═══ Task data ═══
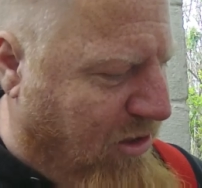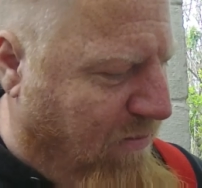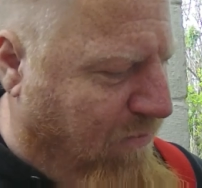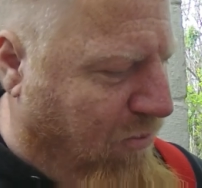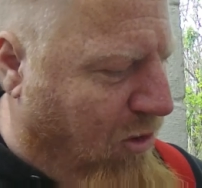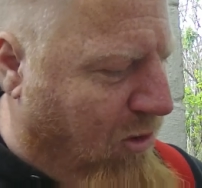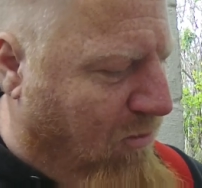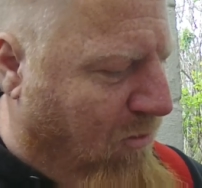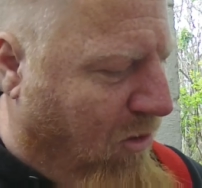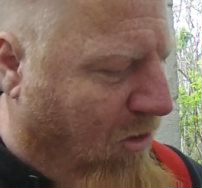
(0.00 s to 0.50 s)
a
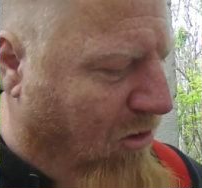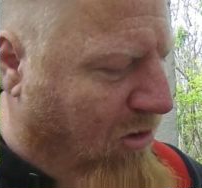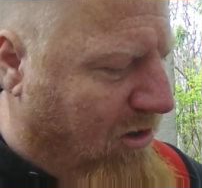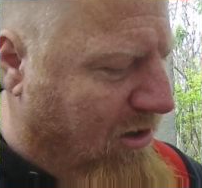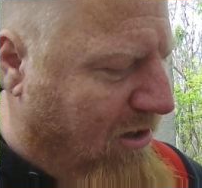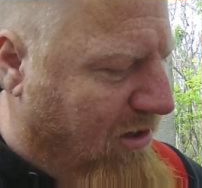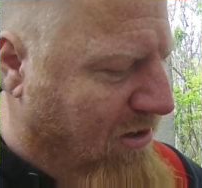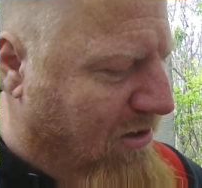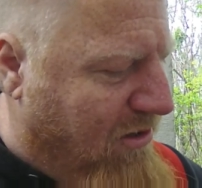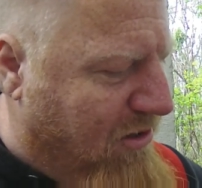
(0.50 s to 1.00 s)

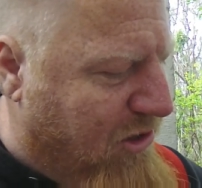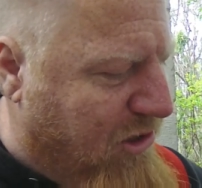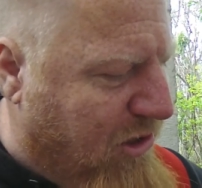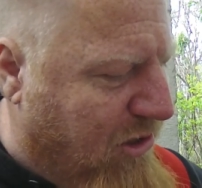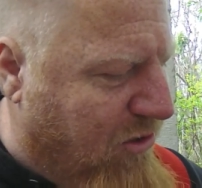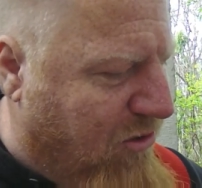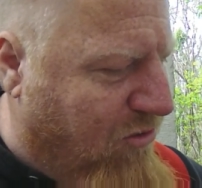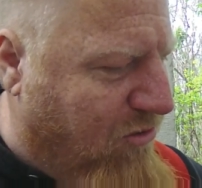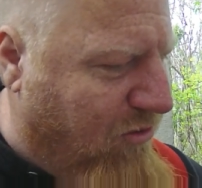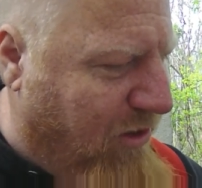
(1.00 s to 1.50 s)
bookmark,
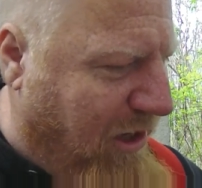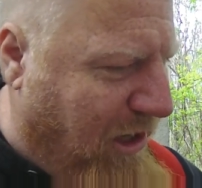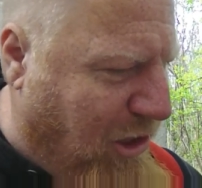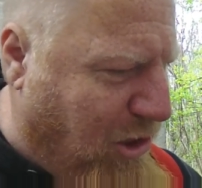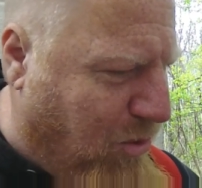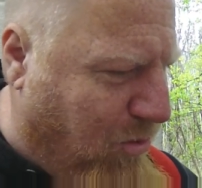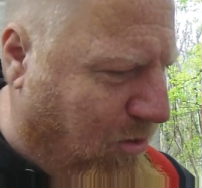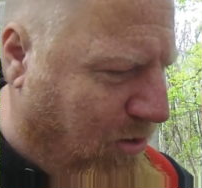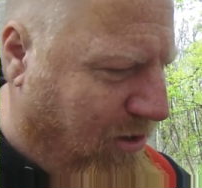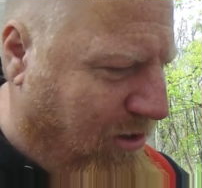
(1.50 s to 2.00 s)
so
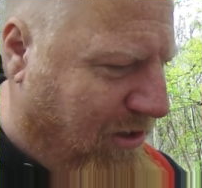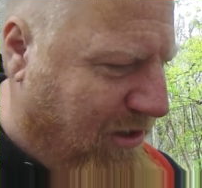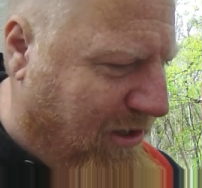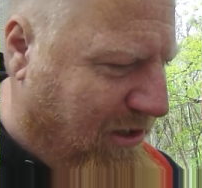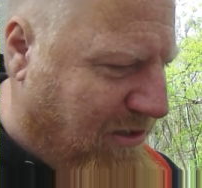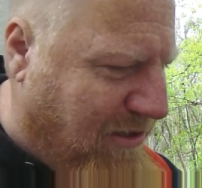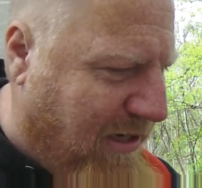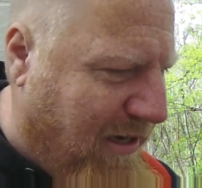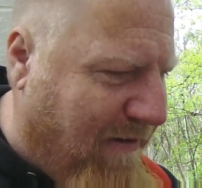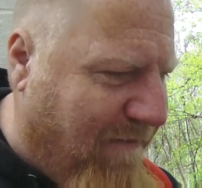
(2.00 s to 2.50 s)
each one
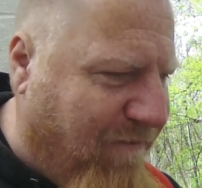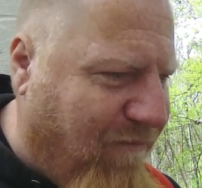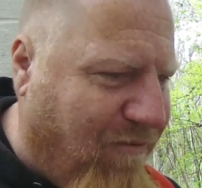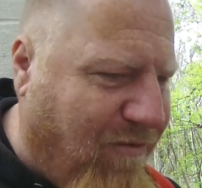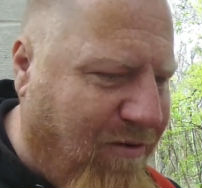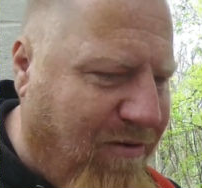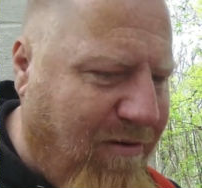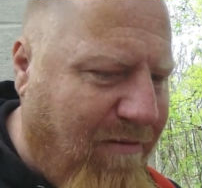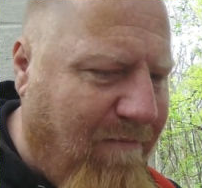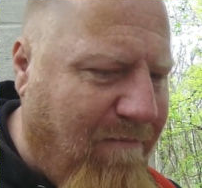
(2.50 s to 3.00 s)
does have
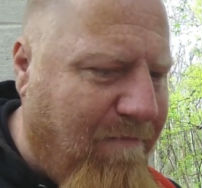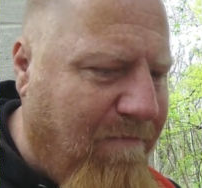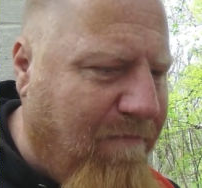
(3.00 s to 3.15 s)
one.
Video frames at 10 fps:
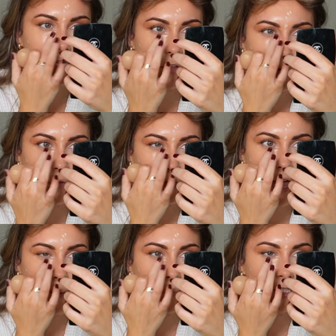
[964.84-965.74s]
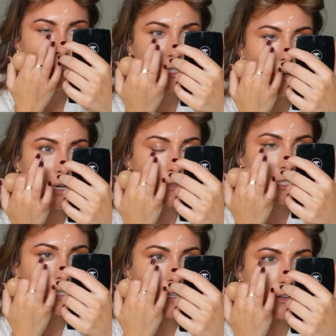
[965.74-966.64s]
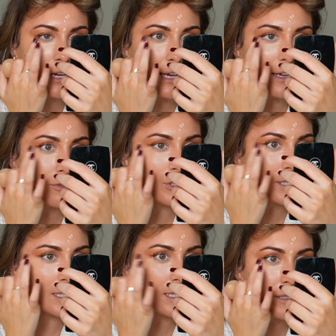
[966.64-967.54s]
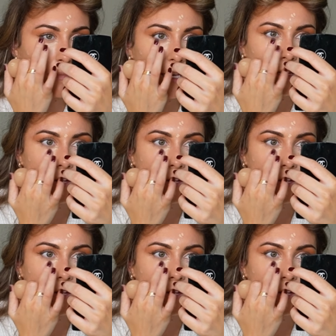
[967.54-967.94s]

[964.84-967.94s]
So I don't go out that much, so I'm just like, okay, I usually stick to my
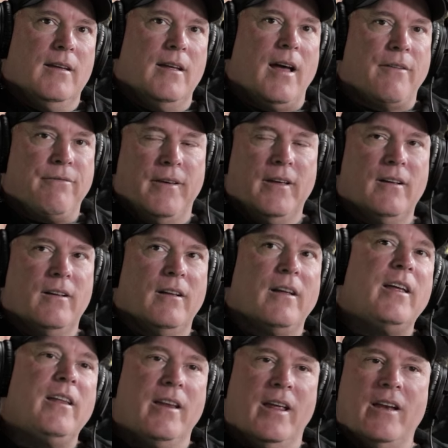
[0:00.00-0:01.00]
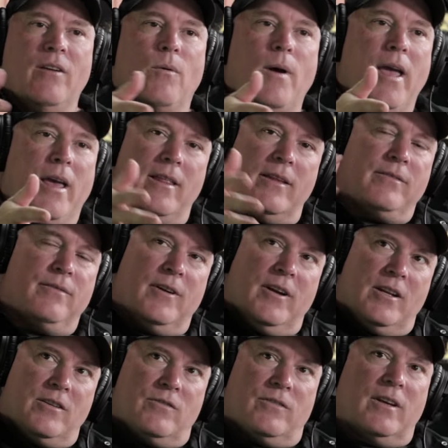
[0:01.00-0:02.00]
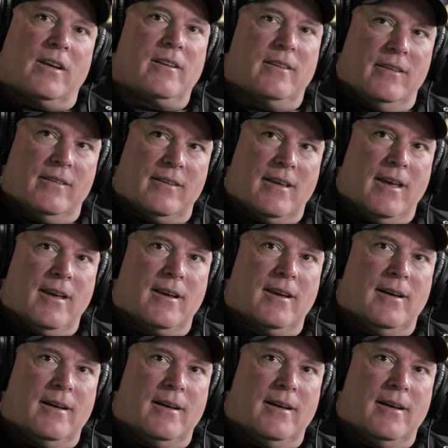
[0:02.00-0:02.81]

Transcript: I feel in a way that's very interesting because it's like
═══
═══ Task data ═══
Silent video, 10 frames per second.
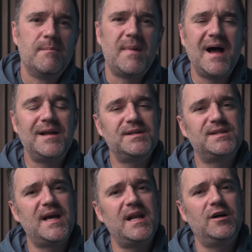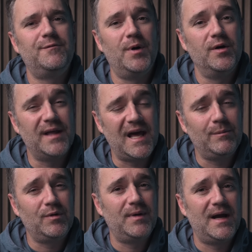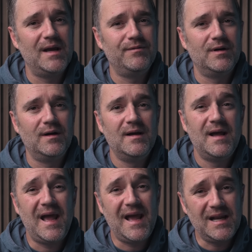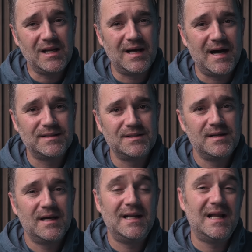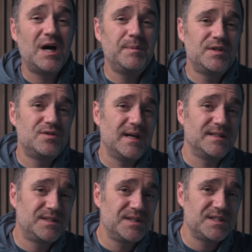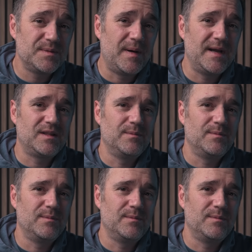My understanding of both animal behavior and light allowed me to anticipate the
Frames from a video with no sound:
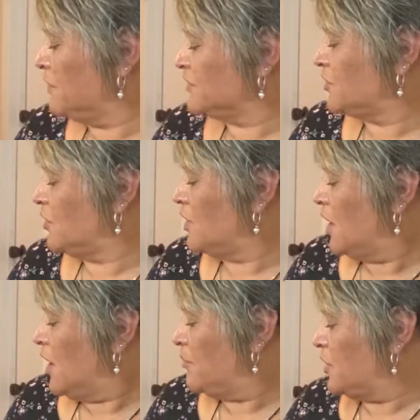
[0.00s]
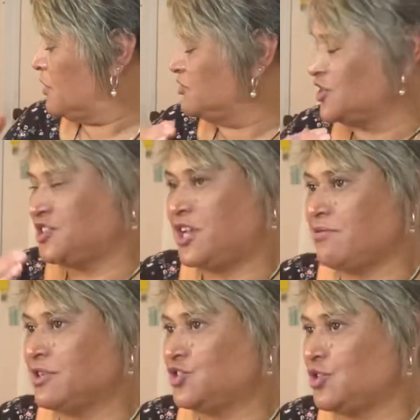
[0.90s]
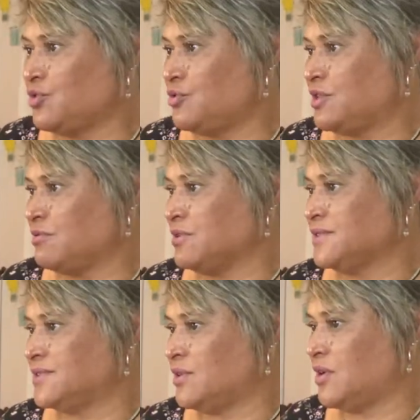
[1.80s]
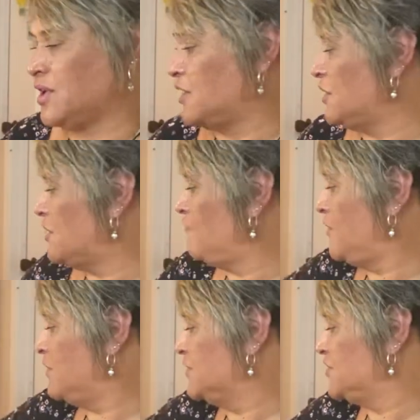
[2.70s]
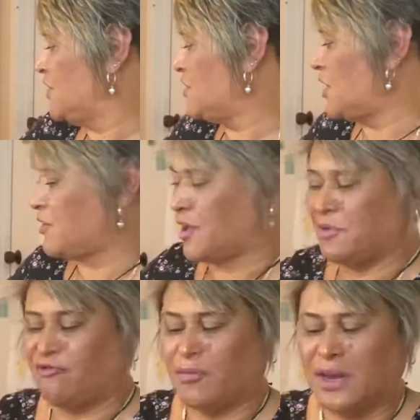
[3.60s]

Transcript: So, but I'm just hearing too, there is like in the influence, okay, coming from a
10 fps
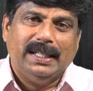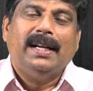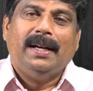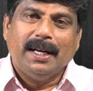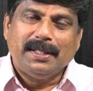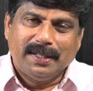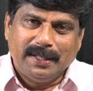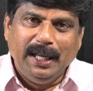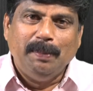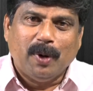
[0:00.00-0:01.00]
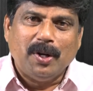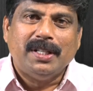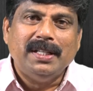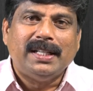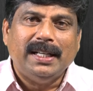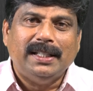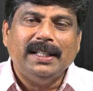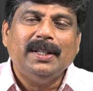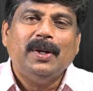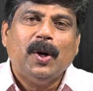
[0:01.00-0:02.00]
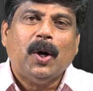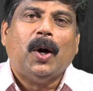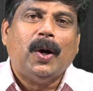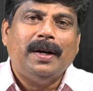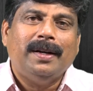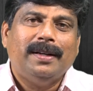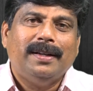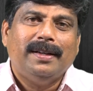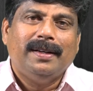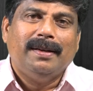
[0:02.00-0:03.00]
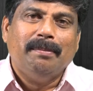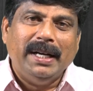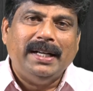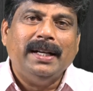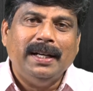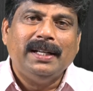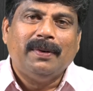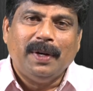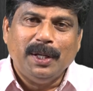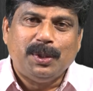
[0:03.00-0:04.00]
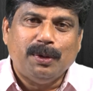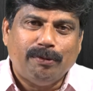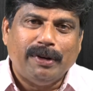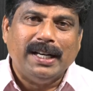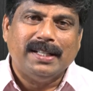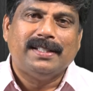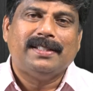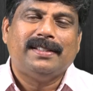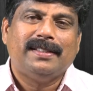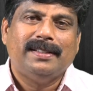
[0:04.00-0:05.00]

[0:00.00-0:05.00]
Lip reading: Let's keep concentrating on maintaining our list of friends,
═══
═══ Task data ═══
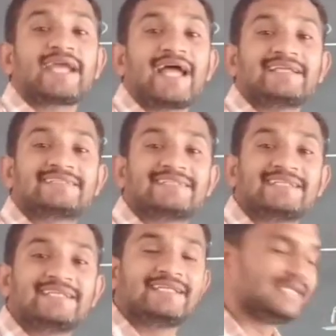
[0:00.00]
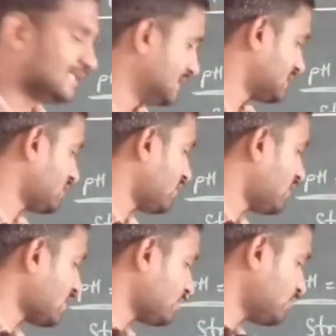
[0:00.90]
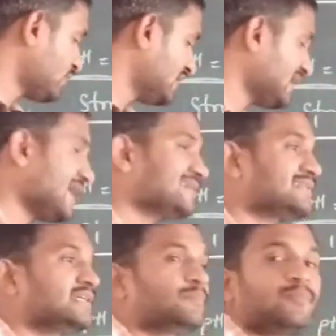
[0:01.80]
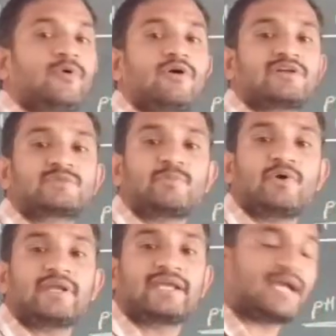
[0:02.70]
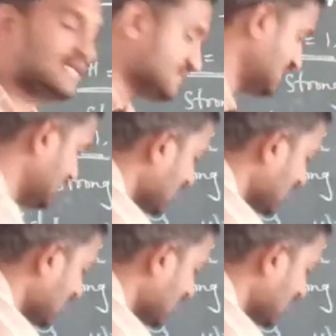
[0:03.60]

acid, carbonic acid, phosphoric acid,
═══
# [Assigned task]
Print, word for word, the lines above that run from the line containing "(2.00 s to 2.50 s)" to the line containing "Transcript: I feel", both included. Keep the pictures out.

# [Exercise result]
(2.00 s to 2.50 s)
each one
(2.50 s to 3.00 s)
does have
(3.00 s to 3.15 s)
one.
Video frames at 10 fps:
[964.84-965.74s]
[965.74-966.64s]
[966.64-967.54s]
[967.54-967.94s]

[964.84-967.94s]
So I don't go out that much, so I'm just like, okay, I usually stick to my
[0:00.00-0:01.00]
[0:01.00-0:02.00]
[0:02.00-0:02.81]

Transcript: I feel in a way that's very interesting because it's like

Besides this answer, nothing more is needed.